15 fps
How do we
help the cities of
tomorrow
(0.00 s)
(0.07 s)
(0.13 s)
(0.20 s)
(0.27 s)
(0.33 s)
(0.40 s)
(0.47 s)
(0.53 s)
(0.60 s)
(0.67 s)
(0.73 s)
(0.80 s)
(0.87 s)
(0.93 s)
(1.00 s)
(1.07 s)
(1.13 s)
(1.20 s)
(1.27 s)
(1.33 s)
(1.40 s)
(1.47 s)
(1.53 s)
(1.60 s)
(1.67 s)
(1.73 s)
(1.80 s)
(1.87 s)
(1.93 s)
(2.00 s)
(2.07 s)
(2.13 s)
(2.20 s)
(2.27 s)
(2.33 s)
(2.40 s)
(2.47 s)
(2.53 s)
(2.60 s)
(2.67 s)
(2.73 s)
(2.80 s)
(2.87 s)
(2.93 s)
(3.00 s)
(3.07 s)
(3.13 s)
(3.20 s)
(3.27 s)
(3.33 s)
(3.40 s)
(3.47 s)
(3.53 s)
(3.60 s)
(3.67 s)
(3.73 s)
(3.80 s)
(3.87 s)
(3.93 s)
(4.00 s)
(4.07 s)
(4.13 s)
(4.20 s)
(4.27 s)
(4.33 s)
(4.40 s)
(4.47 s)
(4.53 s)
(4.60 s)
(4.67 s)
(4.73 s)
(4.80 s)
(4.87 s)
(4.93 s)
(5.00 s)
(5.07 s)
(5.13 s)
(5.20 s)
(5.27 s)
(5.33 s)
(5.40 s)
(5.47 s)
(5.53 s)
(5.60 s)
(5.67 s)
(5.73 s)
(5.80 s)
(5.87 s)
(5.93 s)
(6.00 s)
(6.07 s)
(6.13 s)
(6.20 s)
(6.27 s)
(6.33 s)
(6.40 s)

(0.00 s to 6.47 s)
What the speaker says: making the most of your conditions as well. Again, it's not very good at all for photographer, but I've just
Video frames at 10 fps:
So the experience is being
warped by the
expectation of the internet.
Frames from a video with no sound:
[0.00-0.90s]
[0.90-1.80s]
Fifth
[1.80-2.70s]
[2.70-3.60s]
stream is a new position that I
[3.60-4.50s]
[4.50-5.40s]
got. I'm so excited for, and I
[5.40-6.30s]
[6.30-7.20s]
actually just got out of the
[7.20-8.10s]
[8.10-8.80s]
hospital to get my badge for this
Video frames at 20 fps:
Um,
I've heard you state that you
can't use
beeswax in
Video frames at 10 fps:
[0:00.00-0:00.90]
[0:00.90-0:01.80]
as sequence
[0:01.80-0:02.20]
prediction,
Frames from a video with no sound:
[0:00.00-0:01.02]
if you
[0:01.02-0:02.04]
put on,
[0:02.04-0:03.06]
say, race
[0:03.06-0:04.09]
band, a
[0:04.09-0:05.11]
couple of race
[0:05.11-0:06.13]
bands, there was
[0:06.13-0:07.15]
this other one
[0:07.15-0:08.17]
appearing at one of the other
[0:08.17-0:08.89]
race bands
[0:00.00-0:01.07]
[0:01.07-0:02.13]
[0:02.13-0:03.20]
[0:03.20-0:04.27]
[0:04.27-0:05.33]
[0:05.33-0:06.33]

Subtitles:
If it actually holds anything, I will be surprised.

# # # #

Your answer should be an exact copy of the lines from the one with "[8.10-8.80s]" through the end of the material, with no other lines.

[8.10-8.80s]
hospital to get my badge for this
Video frames at 20 fps:
Um,
I've heard you state that you
can't use
beeswax in
Video frames at 10 fps:
[0:00.00-0:00.90]
[0:00.90-0:01.80]
as sequence
[0:01.80-0:02.20]
prediction,
Frames from a video with no sound:
[0:00.00-0:01.02]
if you
[0:01.02-0:02.04]
put on,
[0:02.04-0:03.06]
say, race
[0:03.06-0:04.09]
band, a
[0:04.09-0:05.11]
couple of race
[0:05.11-0:06.13]
bands, there was
[0:06.13-0:07.15]
this other one
[0:07.15-0:08.17]
appearing at one of the other
[0:08.17-0:08.89]
race bands
[0:00.00-0:01.07]
[0:01.07-0:02.13]
[0:02.13-0:03.20]
[0:03.20-0:04.27]
[0:04.27-0:05.33]
[0:05.33-0:06.33]

Subtitles:
If it actually holds anything, I will be surprised.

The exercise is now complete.